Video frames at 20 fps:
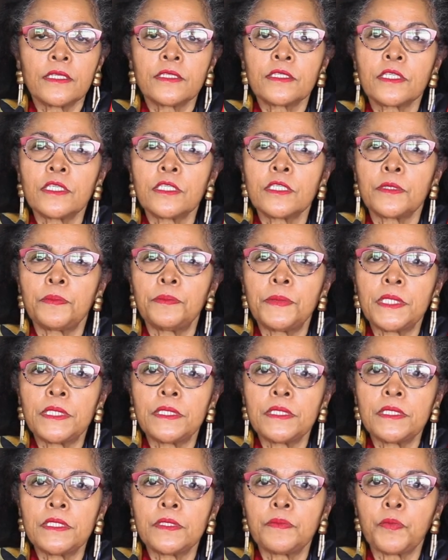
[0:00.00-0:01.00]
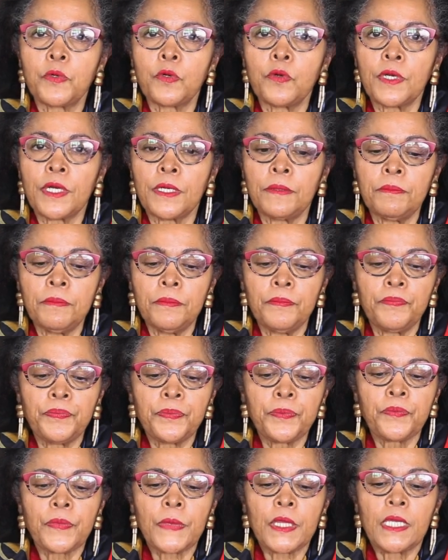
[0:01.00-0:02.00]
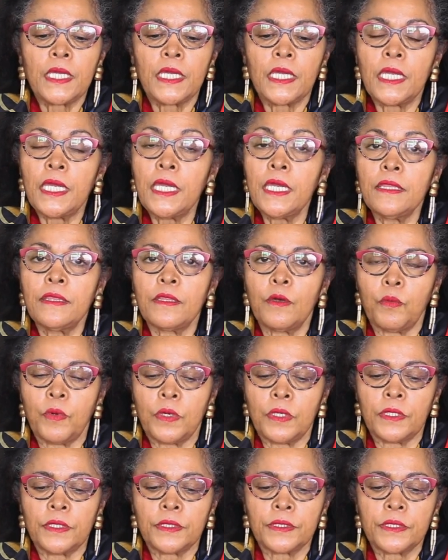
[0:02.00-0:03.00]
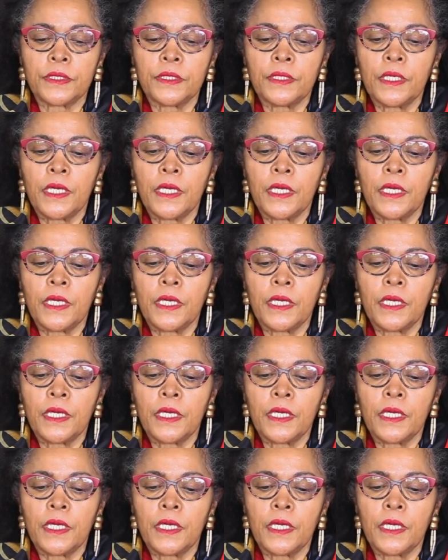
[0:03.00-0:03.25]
treatment program in the world,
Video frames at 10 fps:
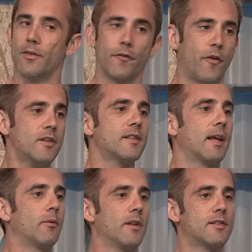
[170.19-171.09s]
the first
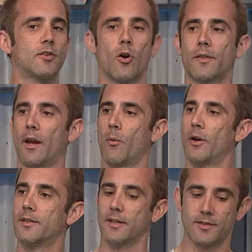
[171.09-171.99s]
thing with this talk that I
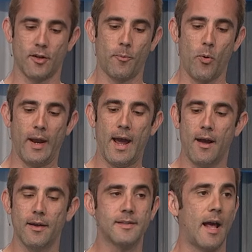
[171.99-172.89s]
wanted to sort of point
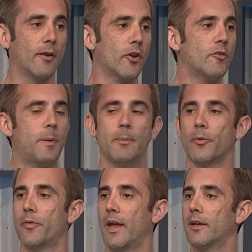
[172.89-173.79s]
out is that a lot of
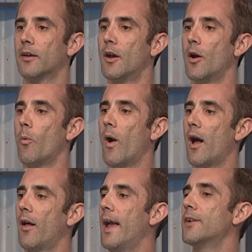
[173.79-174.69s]
people think,
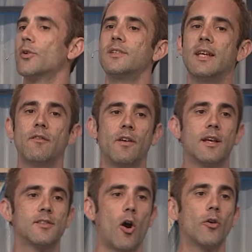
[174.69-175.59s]
well, Android
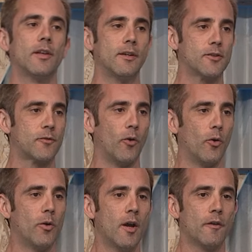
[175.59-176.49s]
TV is only
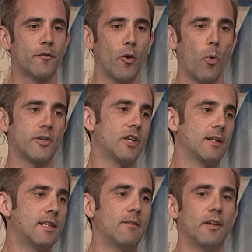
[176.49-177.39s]
useful for
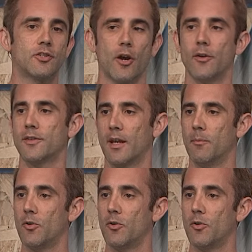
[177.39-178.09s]
watching TV shows and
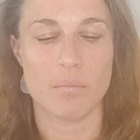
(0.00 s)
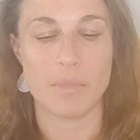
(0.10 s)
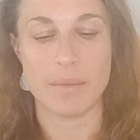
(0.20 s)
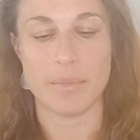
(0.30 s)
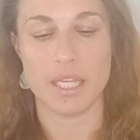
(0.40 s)

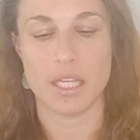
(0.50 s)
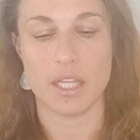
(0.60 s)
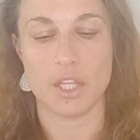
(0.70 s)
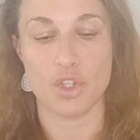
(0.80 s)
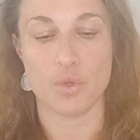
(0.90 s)

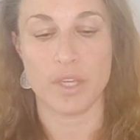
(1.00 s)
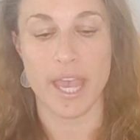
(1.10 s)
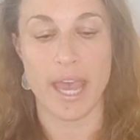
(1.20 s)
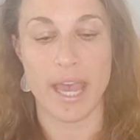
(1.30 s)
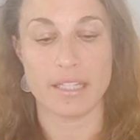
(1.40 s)
Maybe you
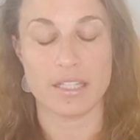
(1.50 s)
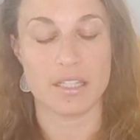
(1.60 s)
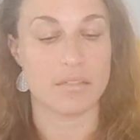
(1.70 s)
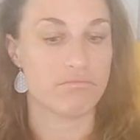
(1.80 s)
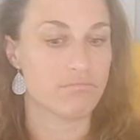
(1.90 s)
get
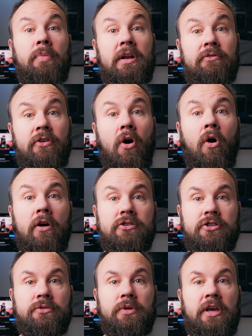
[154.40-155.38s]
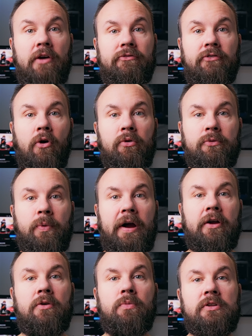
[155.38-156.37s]
But if you are shooting a photo
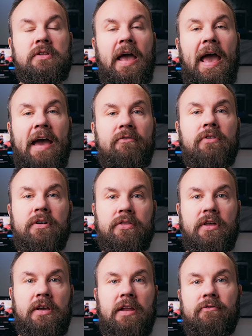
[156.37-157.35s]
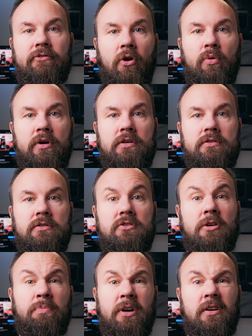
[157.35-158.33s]
where you want everything in focus,
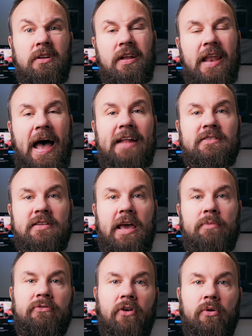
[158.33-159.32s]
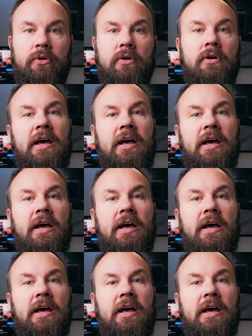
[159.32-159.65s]
typical a landscape photo,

====

**Your objective**
Take from the listing above each line containing "frames".

**Result of this task**
Video frames at 20 fps:
Video frames at 10 fps:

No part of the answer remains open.